The ENS is thought to use some of the same neurotransmitters, like serotonin, as the big brain in our heads. Researchers have long believed that imbalances in serotonin in the brain influence mood and cause depression, and the same can be said for the gut. The gut produces serotonin as well, and an imbalance there could be considered a kind of depression of the second brain But the result isn’t a gut that feels sad instead, it’s a person who could develop severe, and lifelong, depression.
One emerging theory for IBS is that there is, in fact, an imbalance of serotonin in the gut Those with diarrhea have too much, those with constipation have too little, and both run the risk of serotonin-induced mood swings.

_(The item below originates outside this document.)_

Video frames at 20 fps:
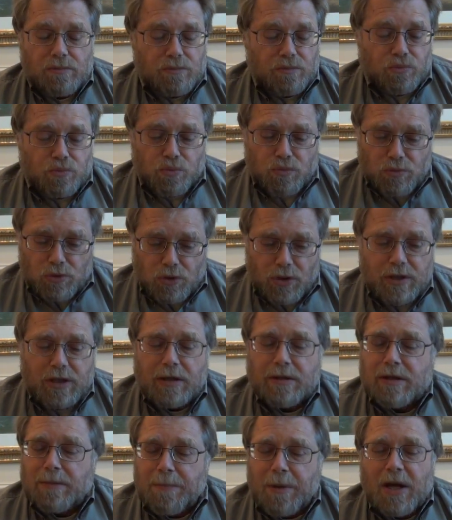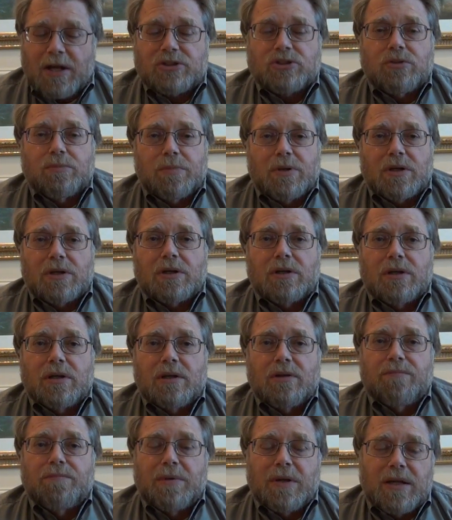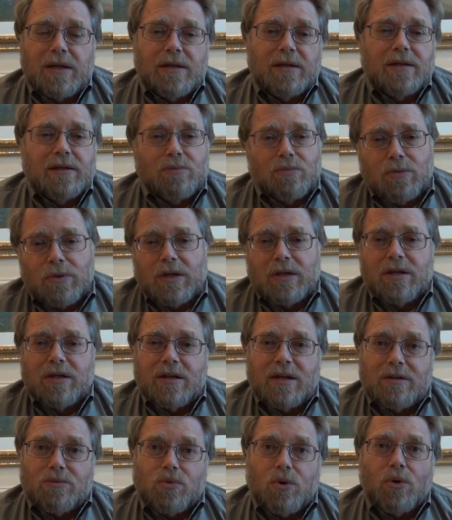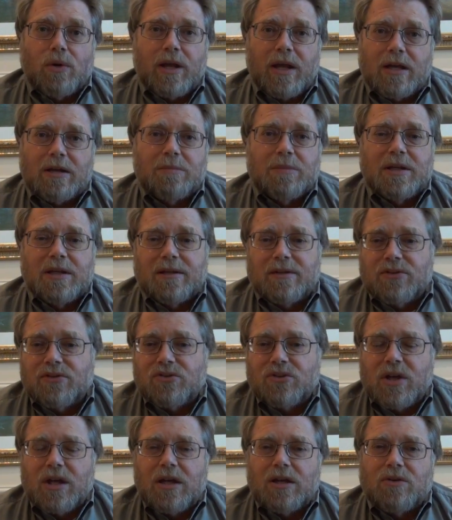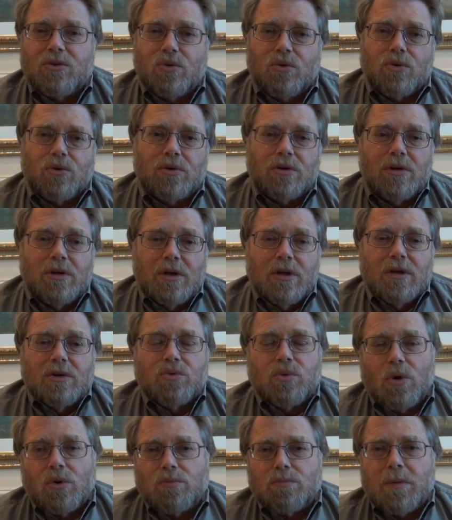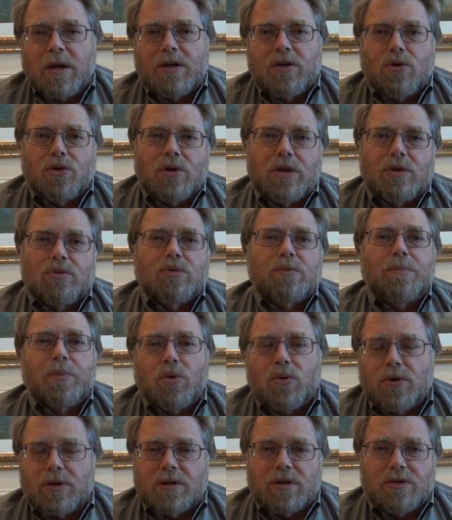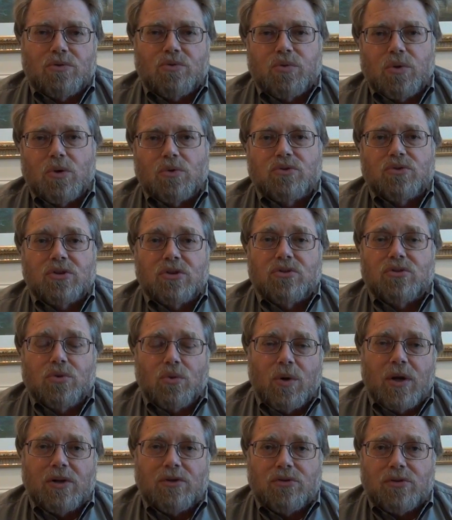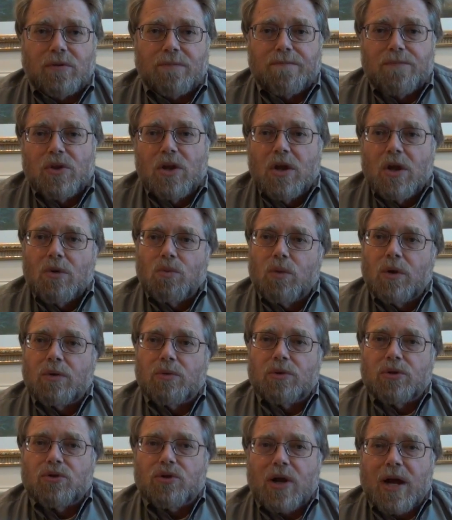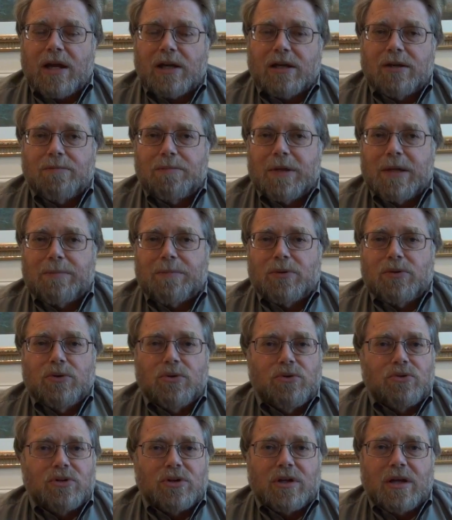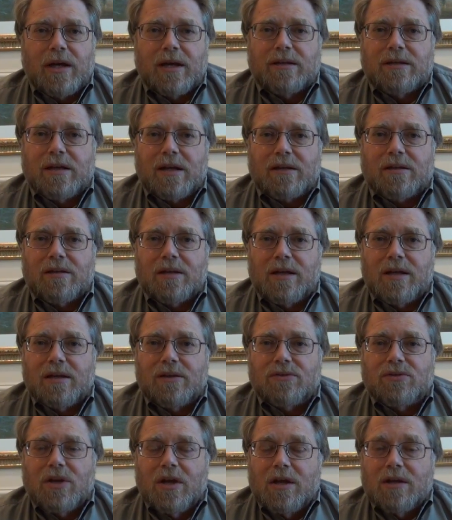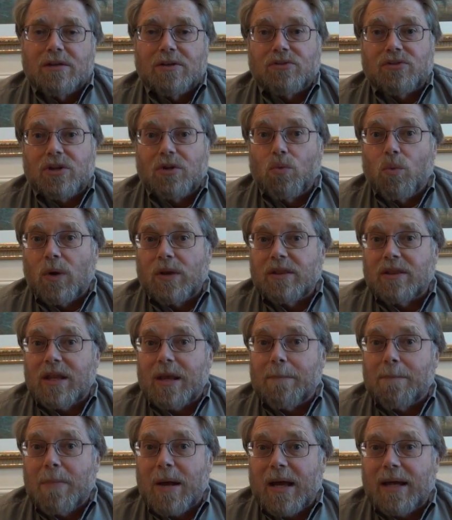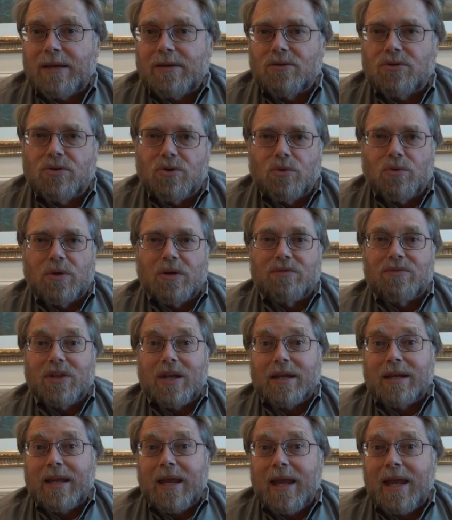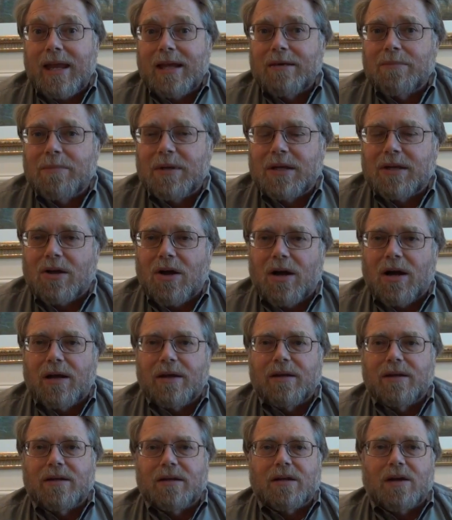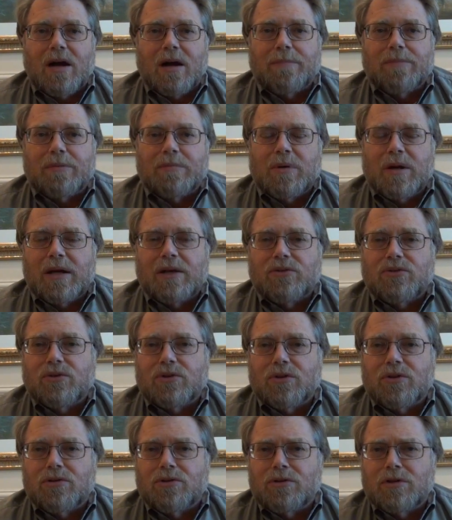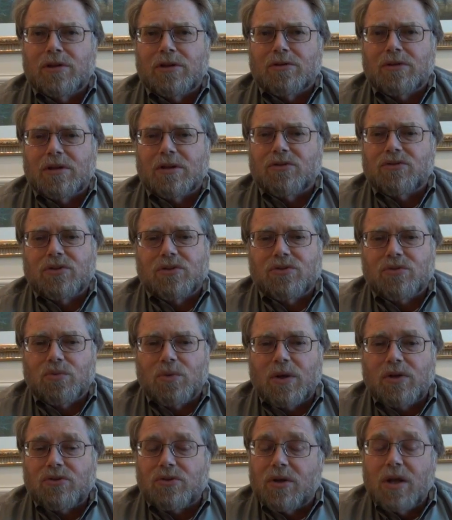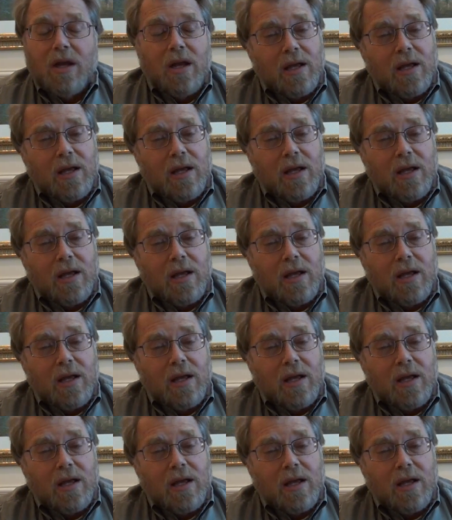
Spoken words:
look at the possibility of being in a, quote, enemy of the state or, quote, minority report, unquote, situation where we're tracking people using high-tech things to see what they might do and if they can be caught in a compromising or an illegal situation.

At a particularly low point, I Googled “IBS symptoms” and discovered some forums dedicated to IBS sufferers and others with gastrointestinal disorders. On one, an anonymous person wrote: “It seems that my whole life is dominated by my bowel to the extent that some days I am afraid to leave the house.” Another person lamented the disorder’s invisibility: “This disease does not ‘show’ on the outside, so even good friends are not always understanding. I am aware of this so I keep it to myself.” IBS is not a life-threatening disorder, however, many people become incapacitated by it. They quit work, stop traveling, and withdraw completely. Some fall into a deep depression that exacerbates the brain-gut feedback loop and intensifies their symptoms.
Like me, many people with IBS are too embarrassed to talk openly about it, or think that because it’s invisible or not serious that somehow their symptoms don’t matter. They also try to shove their lives right into a neat little box in hopes of keeping their disorder from bothering anybody else.